= Toni del Renzio =

Antonino Romanov del Renzio dei Rossi di Castellone e Venosa (Toni del Renzio) (15 April 1915 – 7 January 2007), an artist and writer of Italian and Russian parentage, was leader of the British Surrealist Group for a period.

He brought to the British School a wide range of contacts, editorial organization, motivation and philosophy at a time of wartime hiatus. He was born at Tsarskoe Selo, of Romanov heritage, and at the time of the Russian Revolution his family fled to Yalta and then Italy. He explained his desertion from Benito Mussolini's Tripolitan cavalry by the observation that Abyssinians castrated their prisoners. As his flight through north Africa resulted in his arrival in Spain just in time to join the Trotskyist faction in the first year of the Spanish Civil War, other reasons may have existed. He noted in later life that the external supporters of the Republican cause had no motivation to arm or supply this faction and indeed was in fear for his life from both Stalinist and Fascist agents by the time he fled to France about a year later.

==Surrealism==

In 1938 in Paris, he met Pablo Picasso and André Masson and associated with Benjamin Péret. Arriving in Britain just before the Second World War, he was on the fringes of the Surrealist group and had a brief affair with Emmy Bridgwater. His key work Arson: An ardent review, Part One of a Surrealist Manifestation in 1942 was partially financed by Ithell Colquhoun, whom he married in 1943 and divorced in 1948. Also in 1942 he mounted a London exhibition entitled Surrealism, resulting in more general recognition. Toni del Renzio remained an active pamphleteer until just before his death. He was actively pamphleted against himself by other British surrealists such as E. L. T. Mesens and Conroy Maddox during the time the British movement again found direction with the definitive split with him in 1946.

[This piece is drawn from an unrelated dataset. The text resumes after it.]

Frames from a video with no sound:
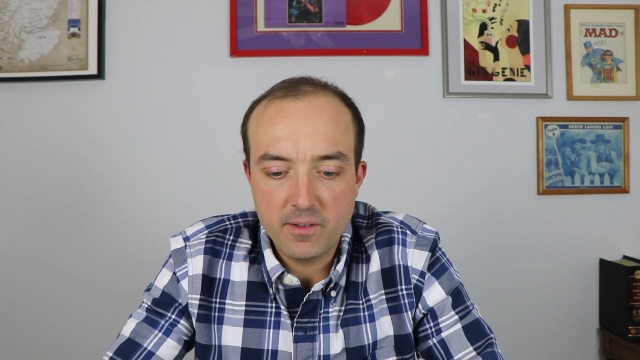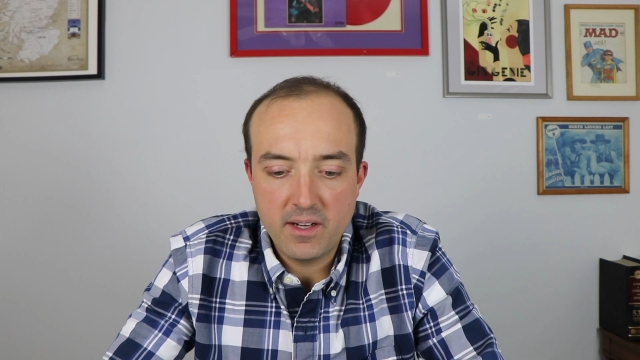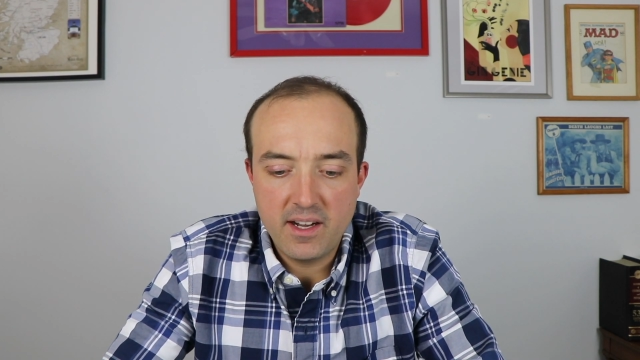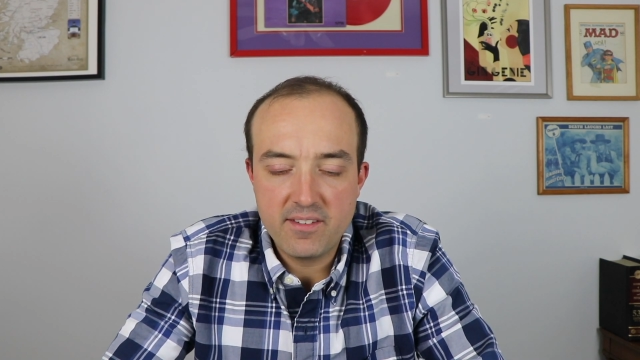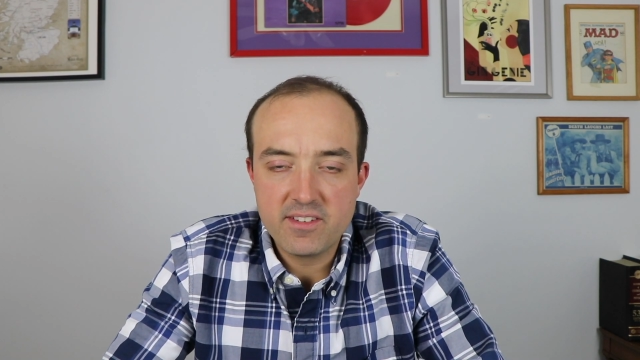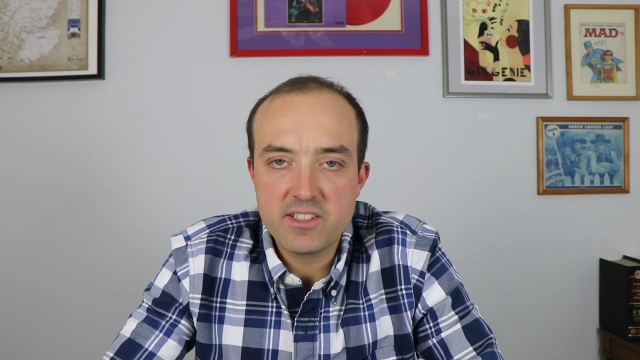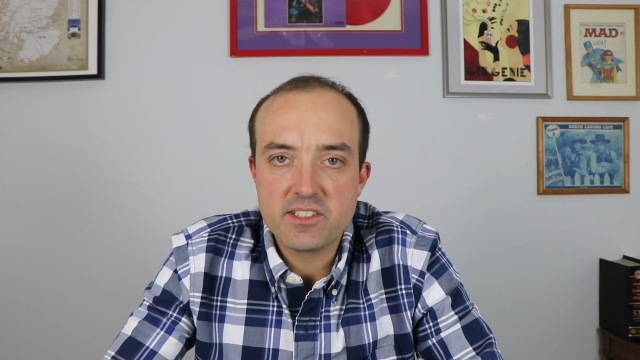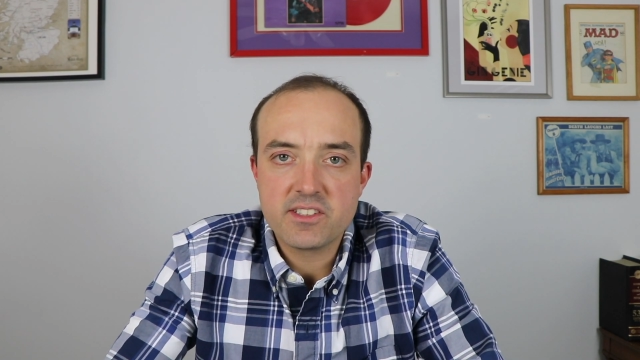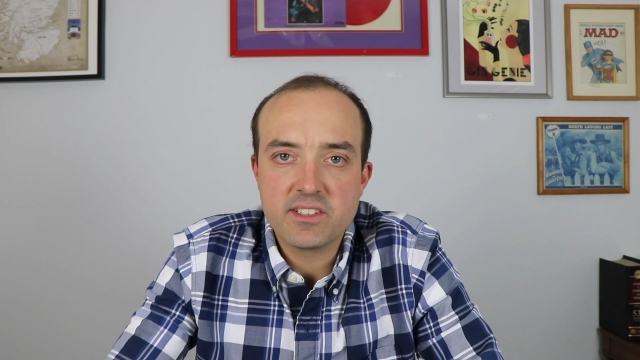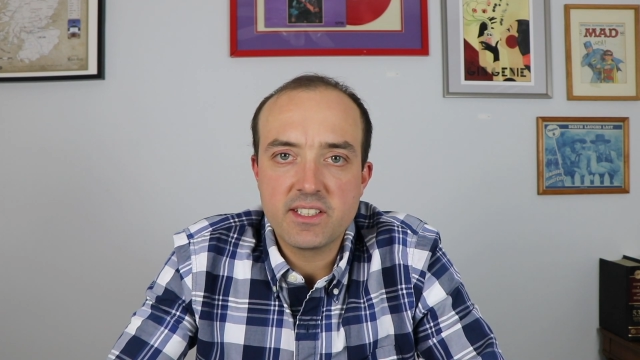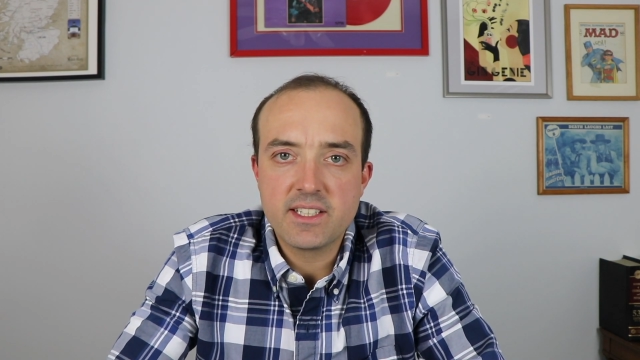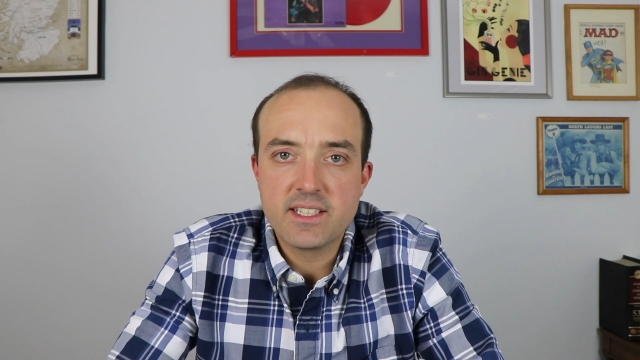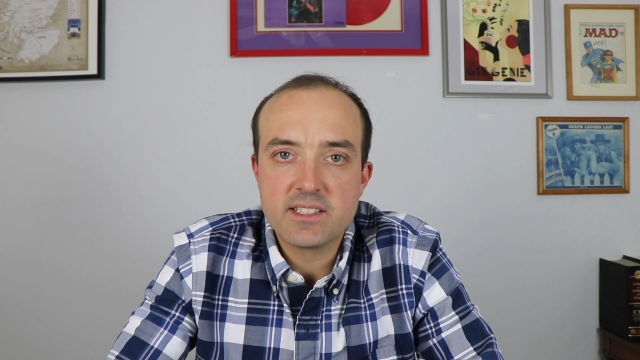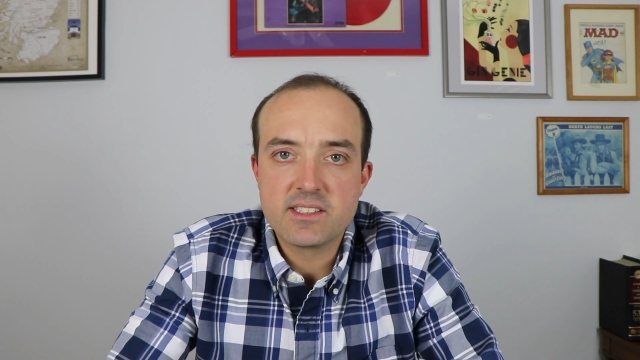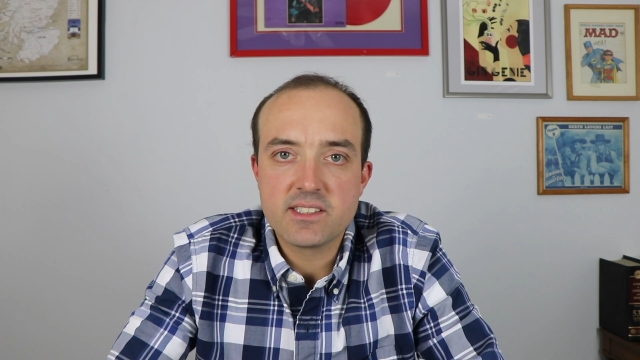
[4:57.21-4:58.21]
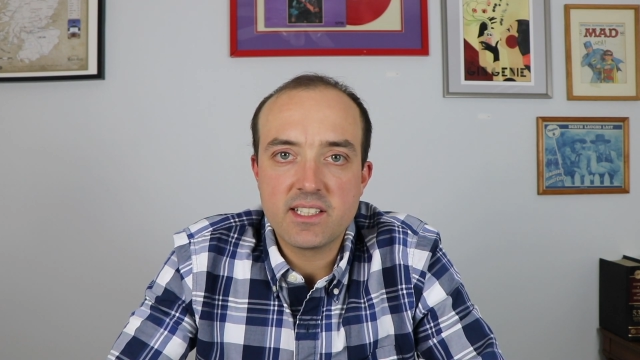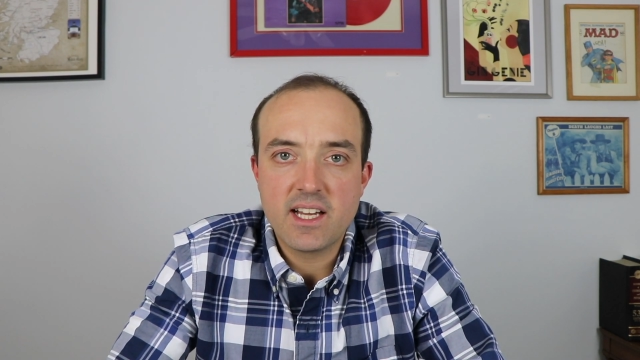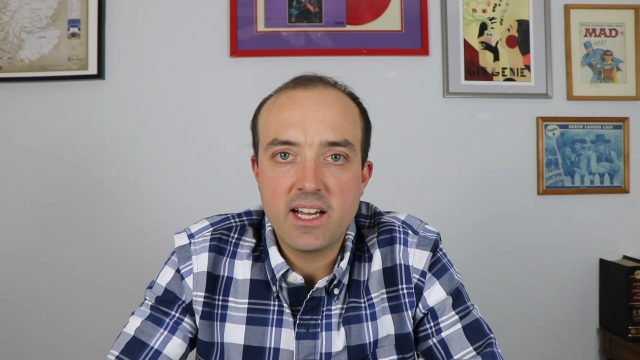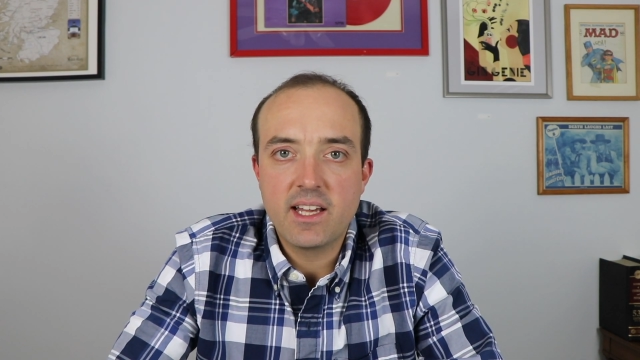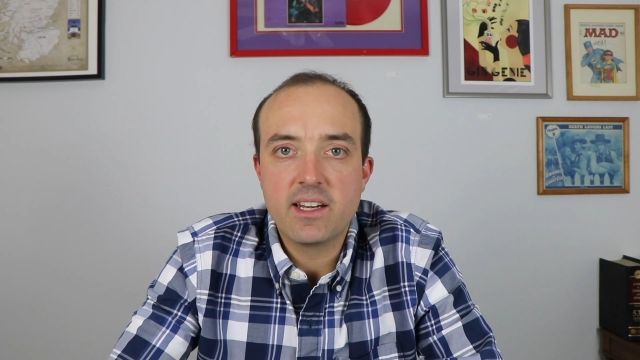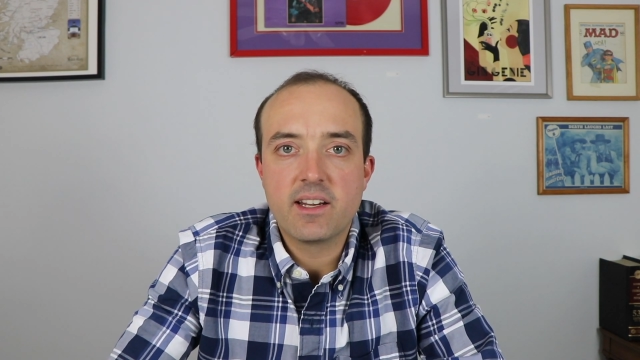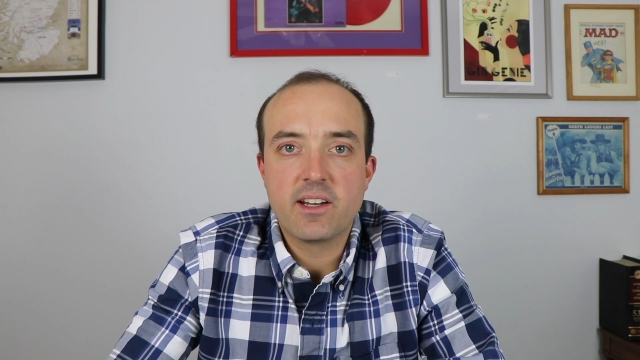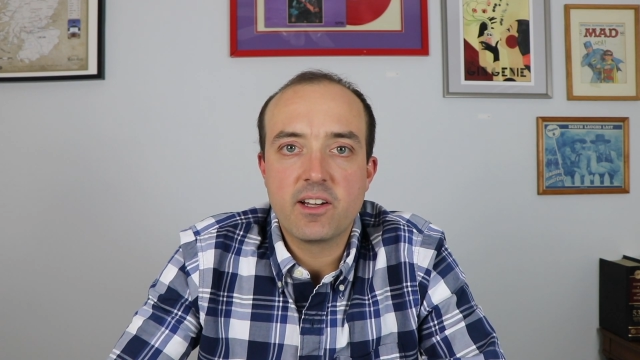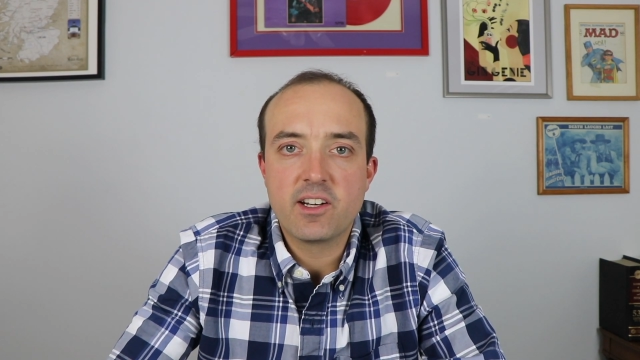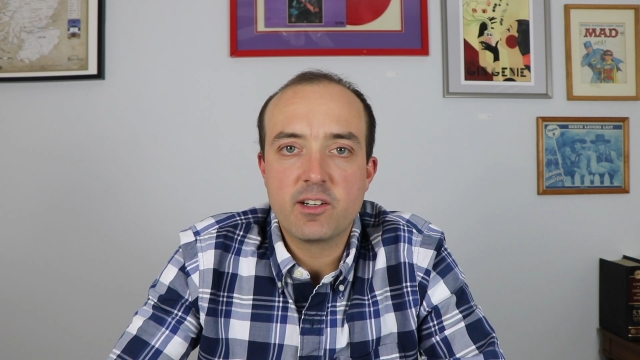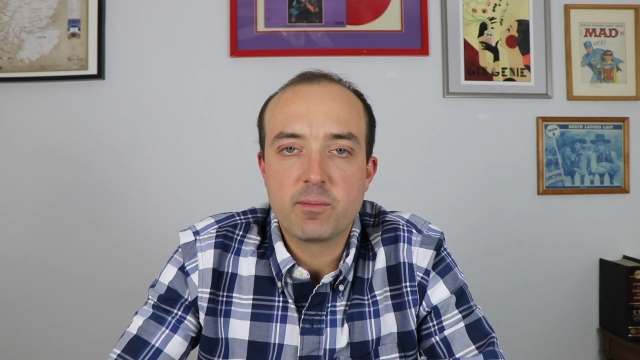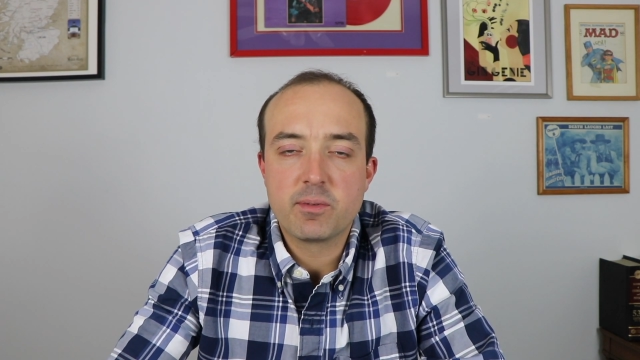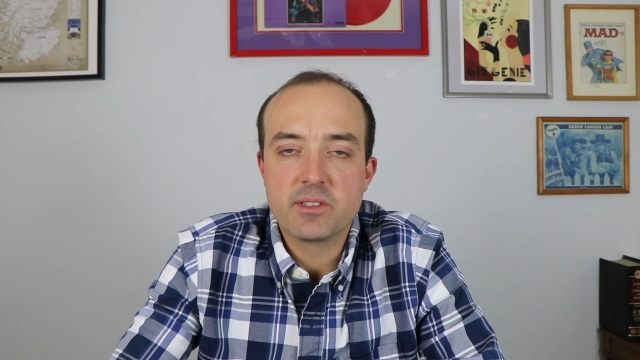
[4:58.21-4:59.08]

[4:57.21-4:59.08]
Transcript: Obviously, it's not one hundred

Renzio was involved in the Independent Group in the 1950s and contributed to the 1956 seminal art exhibition This Is Tomorrow.

Renzio worked as a journalist, art and film director, actor and lecturer, continuing his collage and painting until shortly before he died at Margate, Kent, England. He was survived by his wife, Doris, and their two daughters and two sons who were born as quadruplets when he was aged 70.

"He may have been hated, betrayed and ridiculed, but he certainly was not and could not be ignored."